T.C.YARGITAY 2. HUKUK DAİRESİ
Esas: 2012/24976
Karar:2013/10984
K.T.:18.04.2013
MAHKEMESİ :İskilip Asliye Hukuk (Aile) Mahkemesi
TARİHİ :3.4.2012
NUMARASI :Esas no:2010/175 Karar no:2012/130
Taraflar arasındaki “boşanma ve ziynet alacağı” davasının yapılan muhakemesi sonunda mahalli mahkemece verilen, yukarıda tarihi ve numarası gösterilen hüküm, davacı (kadın) tarafından; tamamına yönelik olarak, davalı (koca) tarafında da; vekalet ücreti yönünden temyiz edilmekle, evrak okunup gereği görüşülüp düşünüldü:
Yapılan soruşturma ve toplanan delillerden davalının, eşine fiziki şiddet uyguladığı, eşine ve ailesine küfrettiği ve tehditte bulunduğu anlaşılmaktadır. Bu halde taraflar arasında ortak hayatı temelinden sarsacak derecede ve birliğin devamına imkân vermeyecek nitelikte bir geçimsizlik mevcut ve sabittir. Olayların akışı karşısında davacı dava açmakta haklıdır. Bu şartlar altında eşleri birlikte yaşamaya zorlamanın artık kanunen mümkün görülmemesine göre, boşanmaya (TMK.md. 166/1) karar verilecek yerde, yetersiz gerekçe ile davanın reddi doğru bulunmamıştır.
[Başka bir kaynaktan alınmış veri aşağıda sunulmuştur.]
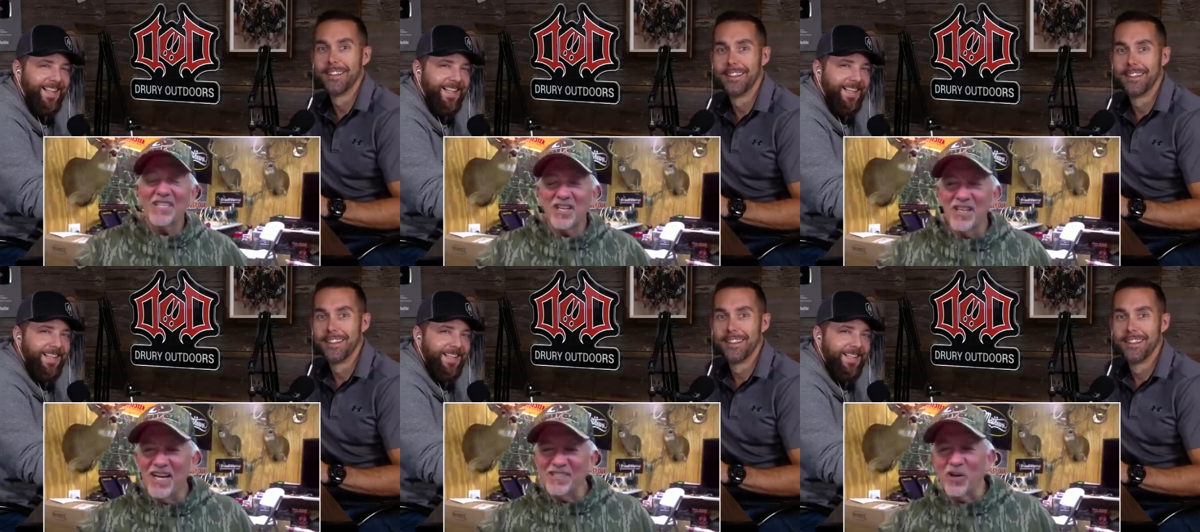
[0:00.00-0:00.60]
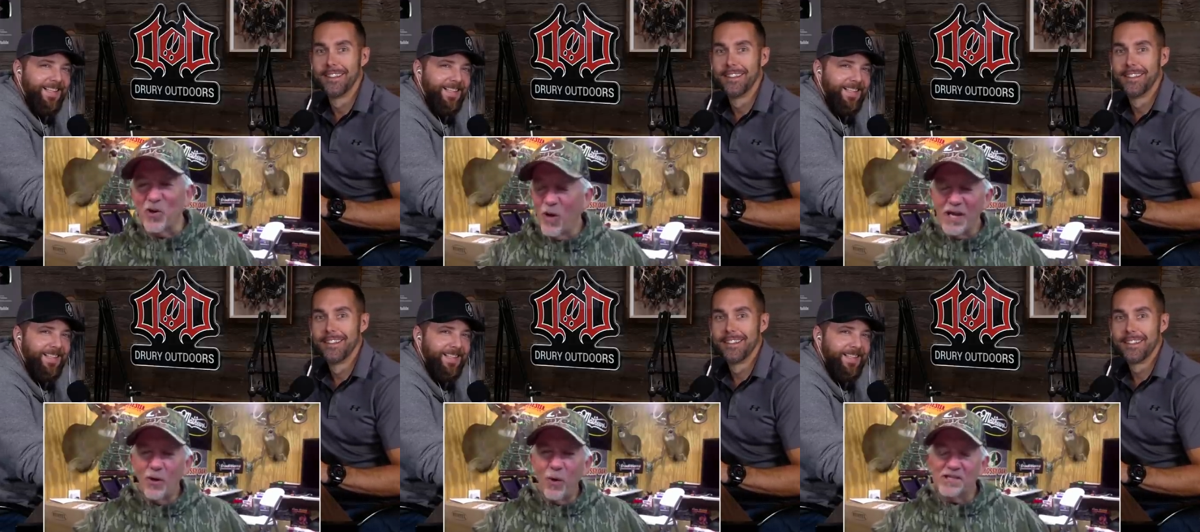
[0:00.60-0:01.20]
Speaker 1: Actually, that's a
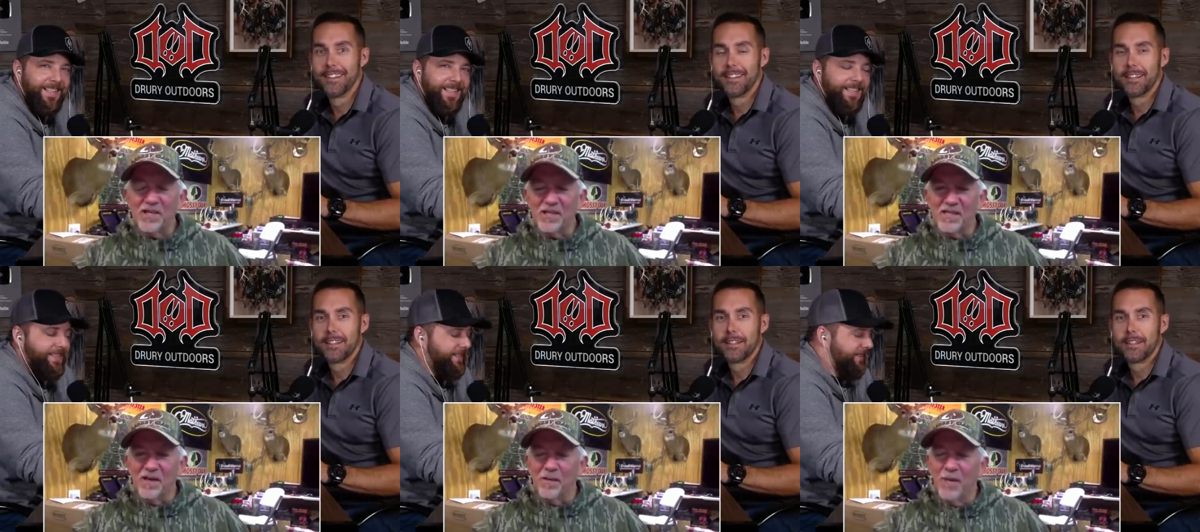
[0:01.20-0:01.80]
great question,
Davacı, dava dilekçesinde, evlenmeleri sırasında takılan adet ve cinslerini saydığı ziynet eşyalarının aynen iadesini, mümkün olmadığı takdirde nakten tediyesini de istemiştir. Evlenmeleri sırasında kadına takılan altınlar, kim tarafından takılırsa takılsın ona hediye edilmiş sayılır ve ona ait olur. Bunların iadesinin istenebilmesi için evliliğin sona ermiş bulunmasına da lüzum yoktur. Boşanma davasının reddedilmesi ve aile birliğinin devam etmesi, bu talebin esasının incelenmesine ve karara bağlanmasına engel değildir. Bu sebeple davacının ziynetlerle ilgili talebinin esası hakkında, toplanan deliller değerlendirilerek bir karar verilmesi gerekirken, “boşanma davasının reddi” gerekçe gösterilerek bu talebin esası hakkında karar verilmemiş olması doğru bulunmamıştır.
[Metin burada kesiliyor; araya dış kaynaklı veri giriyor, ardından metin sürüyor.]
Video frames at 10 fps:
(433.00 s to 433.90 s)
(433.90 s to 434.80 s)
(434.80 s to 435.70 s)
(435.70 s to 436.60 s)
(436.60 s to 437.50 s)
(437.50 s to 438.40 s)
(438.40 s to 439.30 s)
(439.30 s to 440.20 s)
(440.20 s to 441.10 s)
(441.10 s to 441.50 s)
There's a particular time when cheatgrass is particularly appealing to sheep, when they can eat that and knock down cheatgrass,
Mahkemece “davalı tarafından harcı yatırılmak suretiyle sulüne uygun olarak açılmış bir karşı davanın bulunmadığı” kabul edilmiştir. Tefhim olunan kısa kararda bu konuda da “karar verilmesine yer olmadığına” karar verildiği halde, sonradan yazılan gerekçeli kararda “dava şartı yokluğu nedeniyle karşı davanın reddine” karar verildiği görülmektedir. Usulüne uygun açılmış bir dava hakkında, “dava şartı yokluğuna” bağlı olarak usulden ret kararı verilebilir. Hiç veya usulüne uygun açılmış bir dava yokken, dava şartı yokluğundan dolayı usulden ret kararı verilmesi yanlıştır. Bu sebeple bu hususta, tefhim olunan karara uygun gerekçeli karar oluşturulmamıştır. Davalının, davacı yararına bu sebeple hükmedilen vekalet ücretine ilişkin temyiz itirazı, kısa kararla gerekçeli karar arasında bu hususta yaratılan uyumsuzluğun giderilmesi halinde incelenebilecek olduğuna göre, bu hususta yeniden çelişkisiz bir karar verilmek üzere hükmün bozulması gerekmiştir.
SONUÇ:Temyiz edilen hükmün yukarıda (1.), (2.), ve (3.) bentlerde gösterilen sebeplerle BOZULMASINA, (3.) bentteki bozma sebebine göre davalının davacı yararına hükmedilen vekalet ücretine ilişkin temyiz itirazının incelenmesine yer olmadığına,istek halinde temyiz peşin harcının yatırana geri verilmesine,işbu kararın tebliğinden itibaren 15 gün içinde karar düzeltme yolu açık olmak üzere oyçokluğuyla karar verildi. 18.04.2013 (Prş.)
KARŞI OY YAZISI
Kısa karar ile gerekçeli karar çelişkisi tek başına bozma sebebidir.